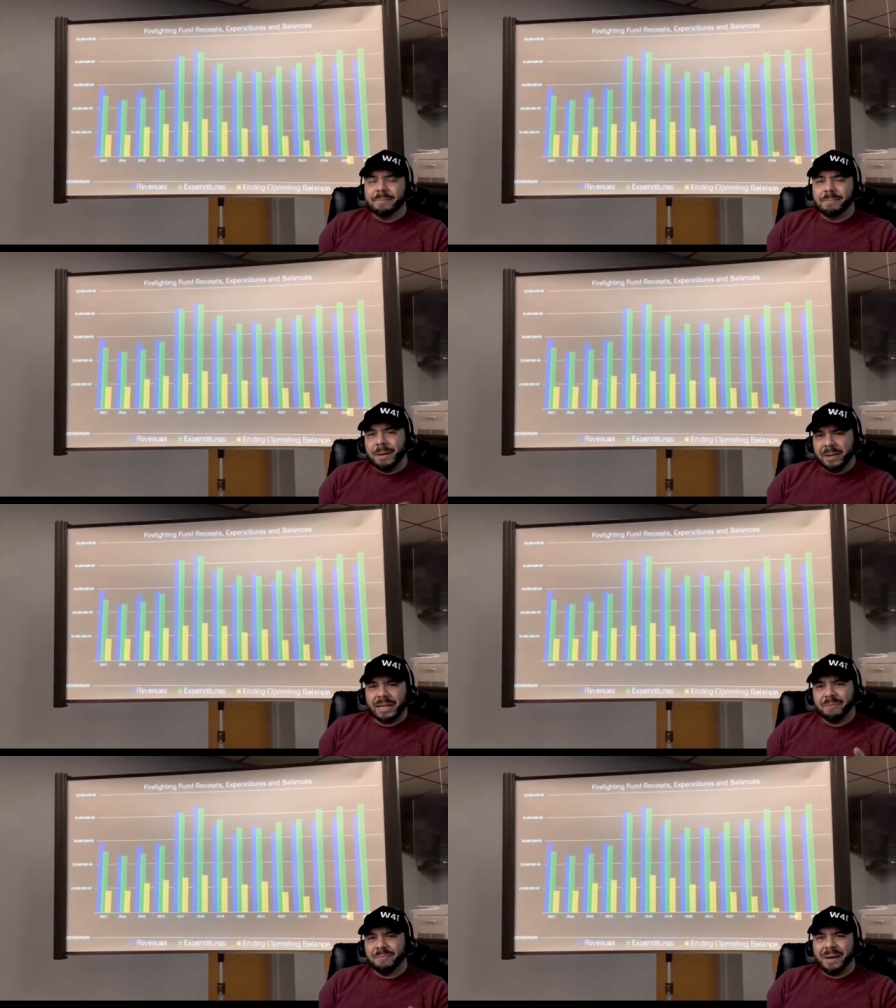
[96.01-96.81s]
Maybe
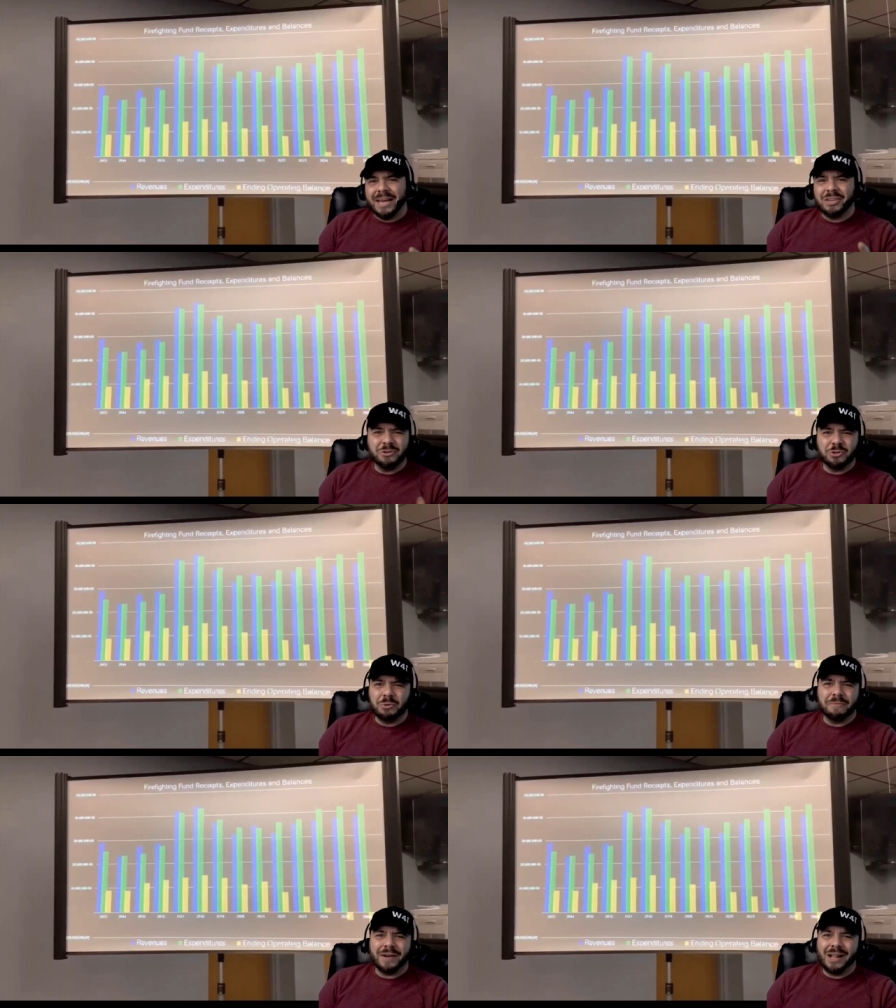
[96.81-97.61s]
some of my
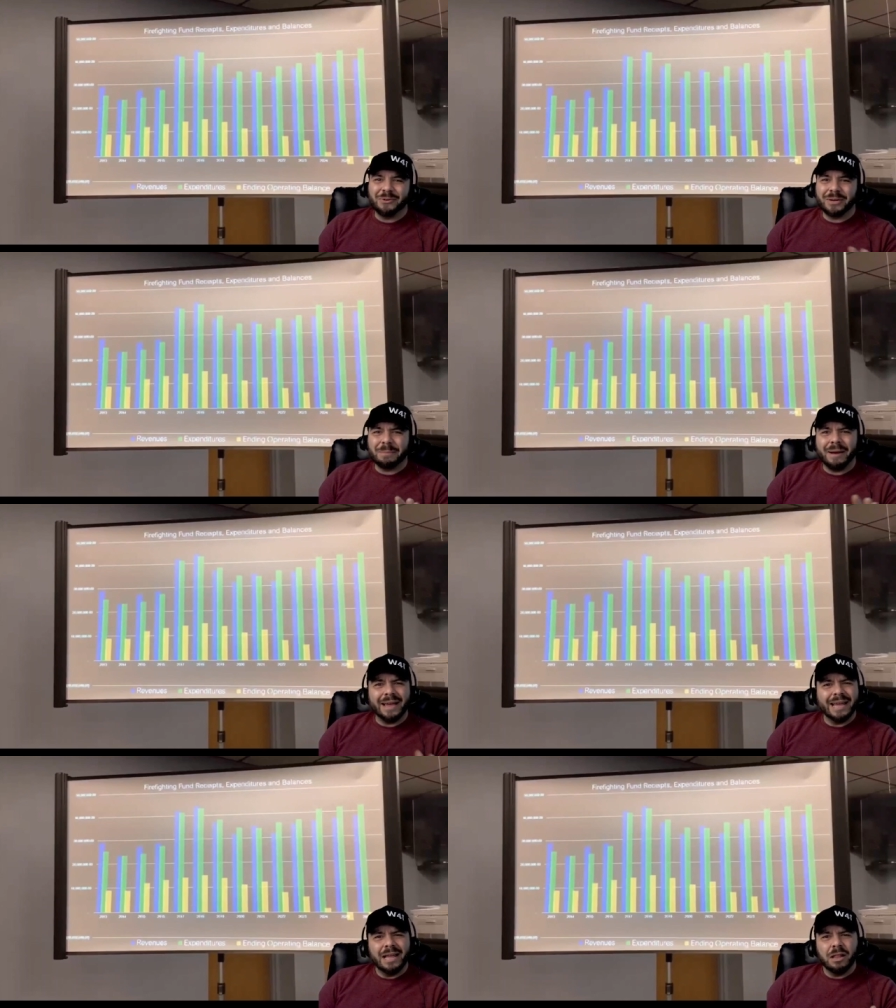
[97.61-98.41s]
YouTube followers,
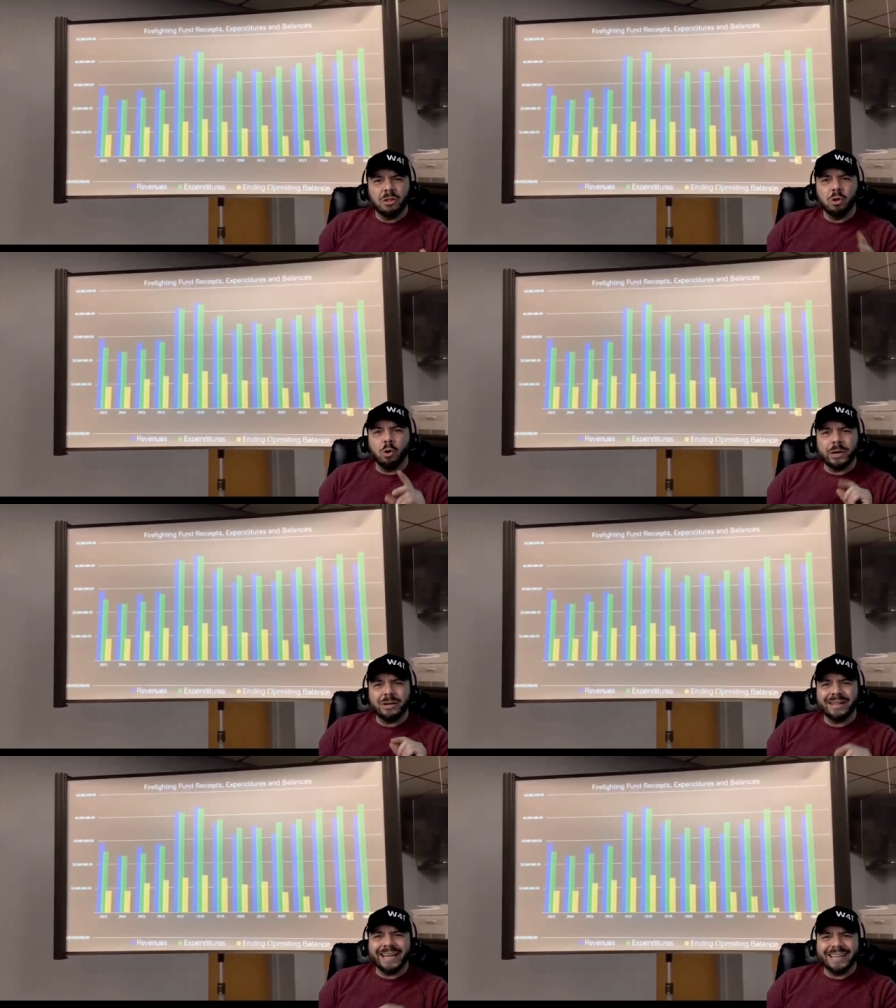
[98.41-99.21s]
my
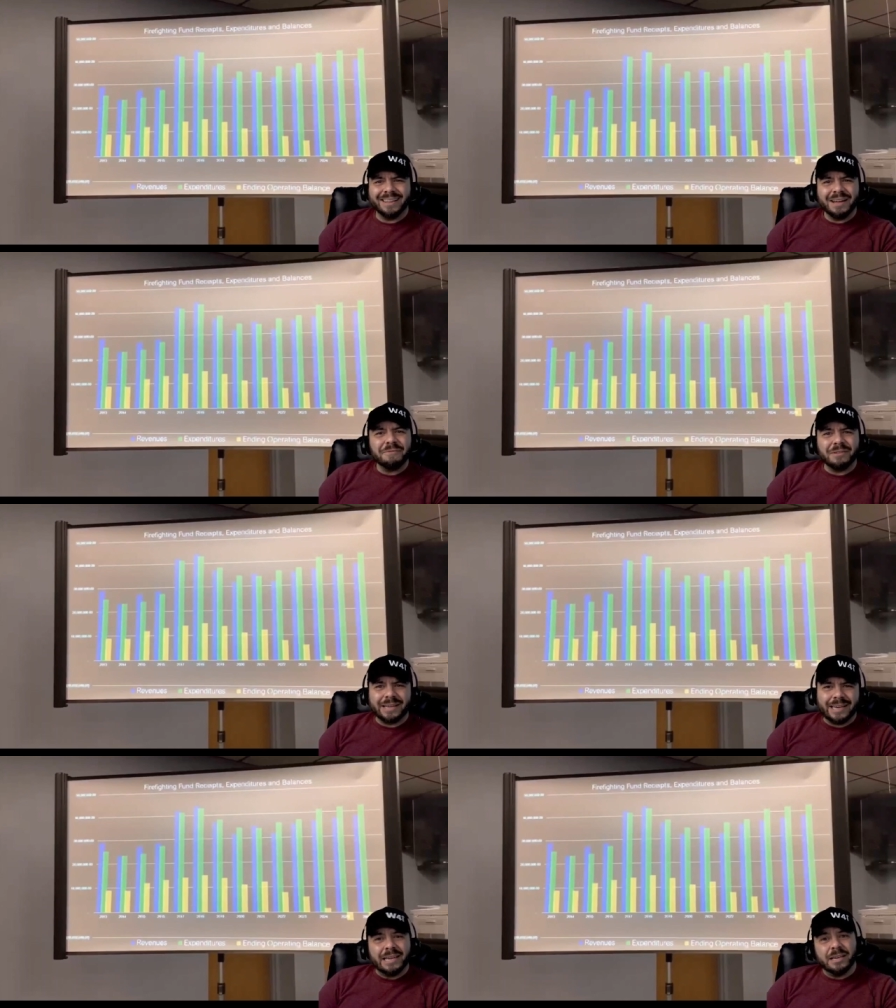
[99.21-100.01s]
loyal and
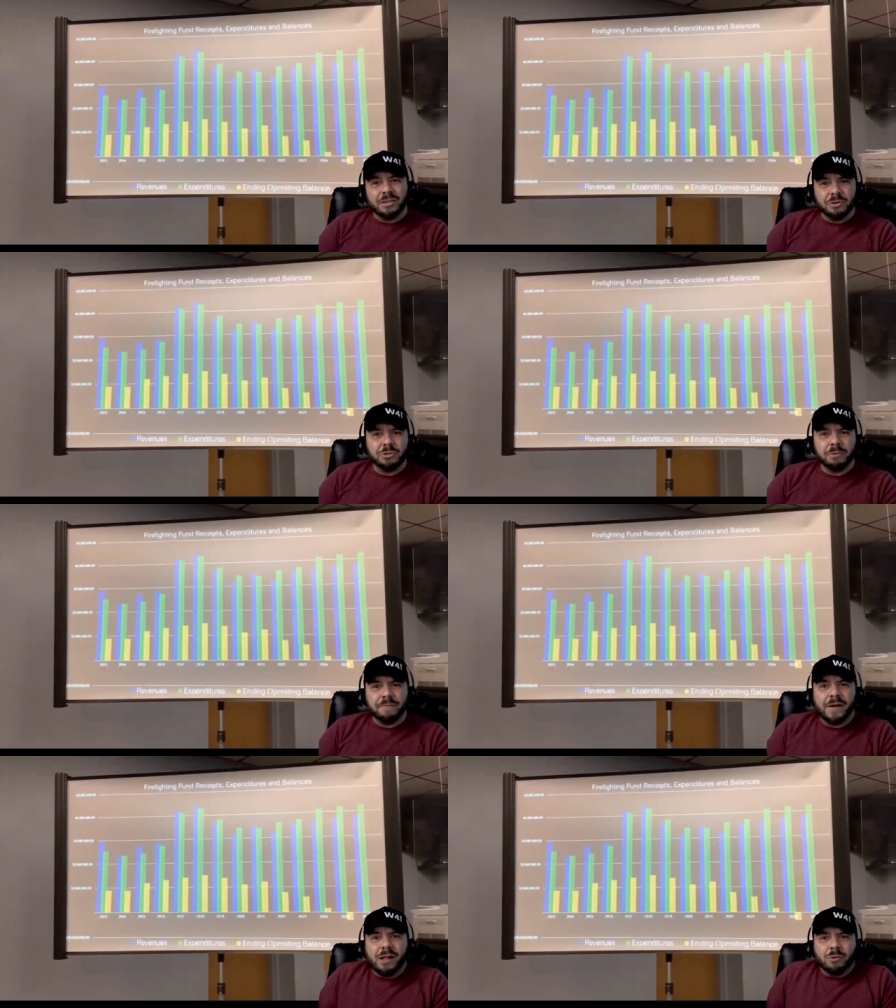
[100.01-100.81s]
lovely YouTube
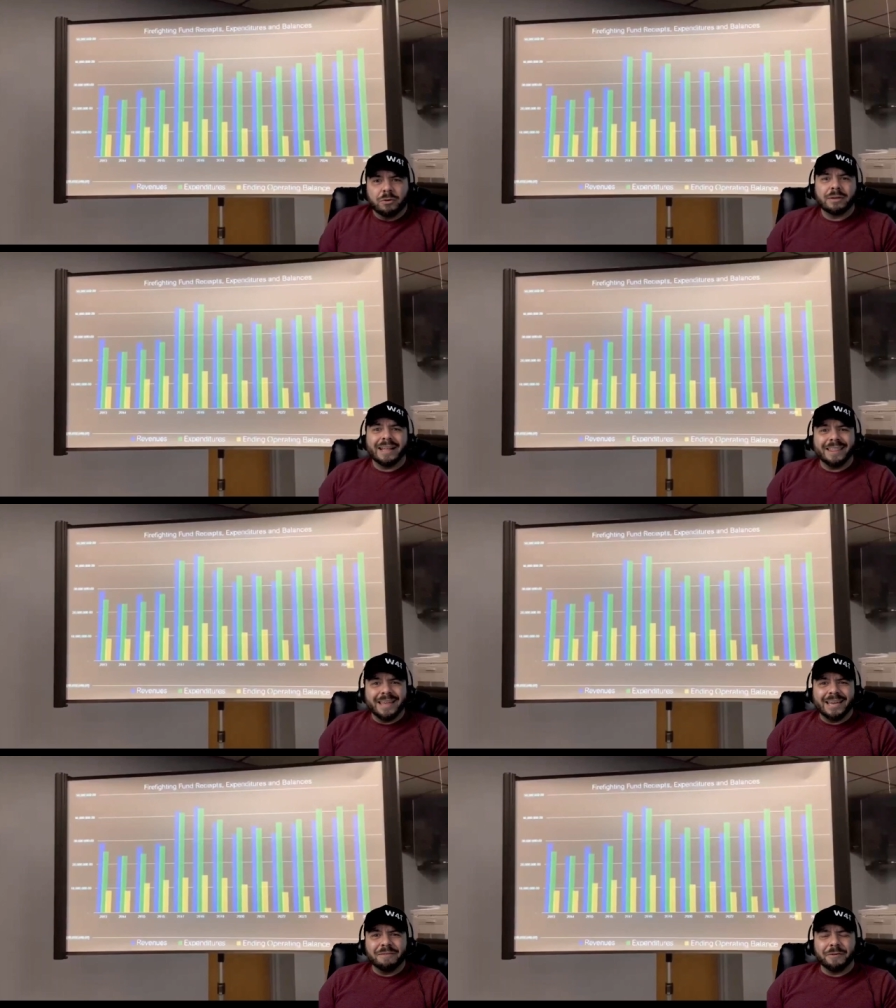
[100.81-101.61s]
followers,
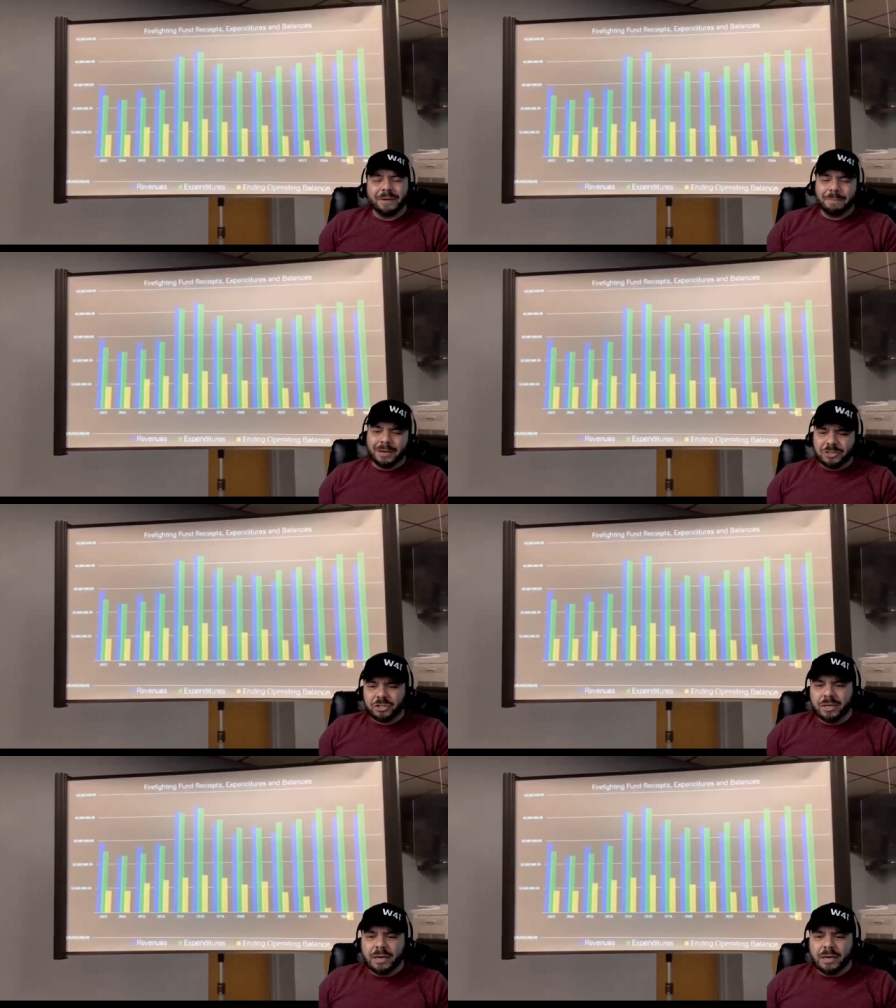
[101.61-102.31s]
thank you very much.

──────

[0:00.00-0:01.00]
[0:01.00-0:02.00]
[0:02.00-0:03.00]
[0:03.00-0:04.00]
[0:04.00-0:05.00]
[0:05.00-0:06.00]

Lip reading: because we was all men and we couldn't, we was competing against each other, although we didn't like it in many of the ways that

──────

■ What needs to be done ■
From the records above, extract exactly and only the lines that begin at the line with "[0:00.00-0:01.00]" and stop after the line with "Lip reading: because".

■ Solution for this exercise ■
[0:00.00-0:01.00]
[0:01.00-0:02.00]
[0:02.00-0:03.00]
[0:03.00-0:04.00]
[0:04.00-0:05.00]
[0:05.00-0:06.00]

Lip reading: because we was all men and we couldn't, we was competing against each other, although we didn't like it in many of the ways that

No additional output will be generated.